● What you are asked to do
Could you transcribe the records below exactly, leaving out every picture?

● Supplied records

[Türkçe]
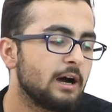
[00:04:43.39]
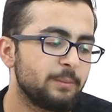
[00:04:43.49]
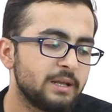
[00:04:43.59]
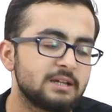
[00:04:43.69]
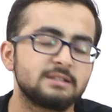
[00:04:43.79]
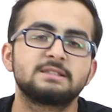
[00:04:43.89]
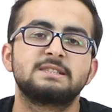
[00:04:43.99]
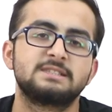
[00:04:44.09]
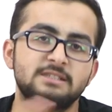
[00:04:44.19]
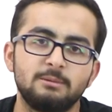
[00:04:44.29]
Amerika'nın
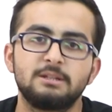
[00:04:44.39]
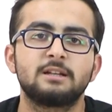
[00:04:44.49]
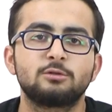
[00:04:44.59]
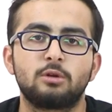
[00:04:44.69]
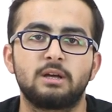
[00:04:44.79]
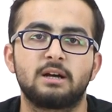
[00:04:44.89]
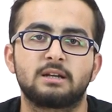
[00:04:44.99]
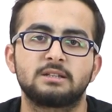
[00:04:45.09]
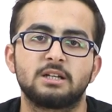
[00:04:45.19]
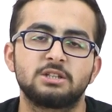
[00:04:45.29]
sisteminden dolayı
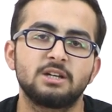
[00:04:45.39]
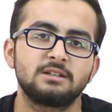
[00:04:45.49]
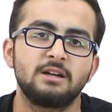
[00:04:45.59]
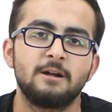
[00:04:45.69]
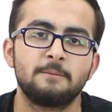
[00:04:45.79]
arkadaşlar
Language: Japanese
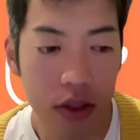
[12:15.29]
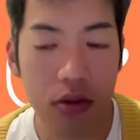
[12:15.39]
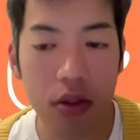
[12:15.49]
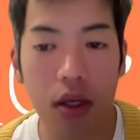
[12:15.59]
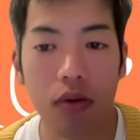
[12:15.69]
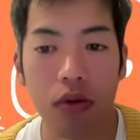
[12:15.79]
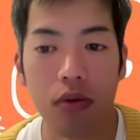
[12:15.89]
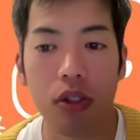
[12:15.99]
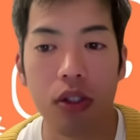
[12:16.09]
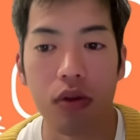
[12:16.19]
衆議院を
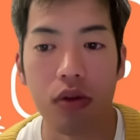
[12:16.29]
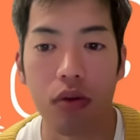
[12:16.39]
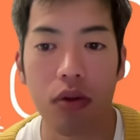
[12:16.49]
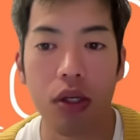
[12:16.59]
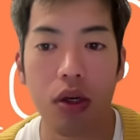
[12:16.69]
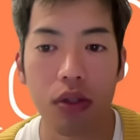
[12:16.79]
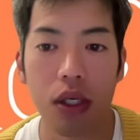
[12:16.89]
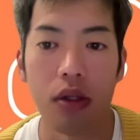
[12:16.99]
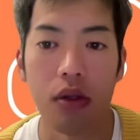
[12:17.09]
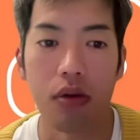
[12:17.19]
通しちゃうと基本的には予
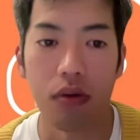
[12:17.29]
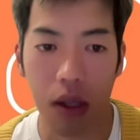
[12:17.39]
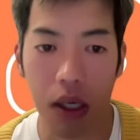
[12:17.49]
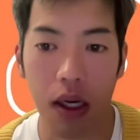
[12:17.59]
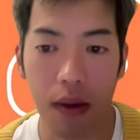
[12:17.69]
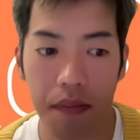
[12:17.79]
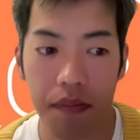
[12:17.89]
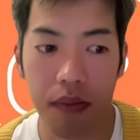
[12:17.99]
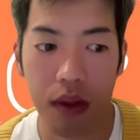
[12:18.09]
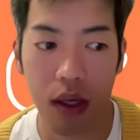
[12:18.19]
算っていうのは、
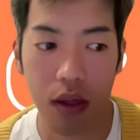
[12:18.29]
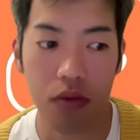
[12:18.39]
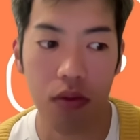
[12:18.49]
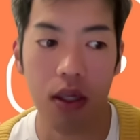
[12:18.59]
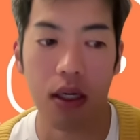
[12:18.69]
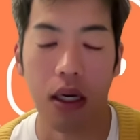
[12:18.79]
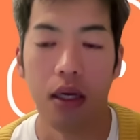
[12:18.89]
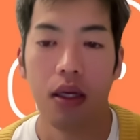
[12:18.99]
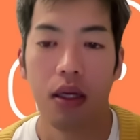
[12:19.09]
あとは、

● Task answer
[Türkçe]
[00:04:43.39]
[00:04:43.49]
[00:04:43.59]
[00:04:43.69]
[00:04:43.79]
[00:04:43.89]
[00:04:43.99]
[00:04:44.09]
[00:04:44.19]
[00:04:44.29]
Amerika'nın
[00:04:44.39]
[00:04:44.49]
[00:04:44.59]
[00:04:44.69]
[00:04:44.79]
[00:04:44.89]
[00:04:44.99]
[00:04:45.09]
[00:04:45.19]
[00:04:45.29]
sisteminden dolayı
[00:04:45.39]
[00:04:45.49]
[00:04:45.59]
[00:04:45.69]
[00:04:45.79]
arkadaşlar
Language: Japanese
[12:15.29]
[12:15.39]
[12:15.49]
[12:15.59]
[12:15.69]
[12:15.79]
[12:15.89]
[12:15.99]
[12:16.09]
[12:16.19]
衆議院を
[12:16.29]
[12:16.39]
[12:16.49]
[12:16.59]
[12:16.69]
[12:16.79]
[12:16.89]
[12:16.99]
[12:17.09]
[12:17.19]
通しちゃうと基本的には予
[12:17.29]
[12:17.39]
[12:17.49]
[12:17.59]
[12:17.69]
[12:17.79]
[12:17.89]
[12:17.99]
[12:18.09]
[12:18.19]
算っていうのは、
[12:18.29]
[12:18.39]
[12:18.49]
[12:18.59]
[12:18.69]
[12:18.79]
[12:18.89]
[12:18.99]
[12:19.09]
あとは、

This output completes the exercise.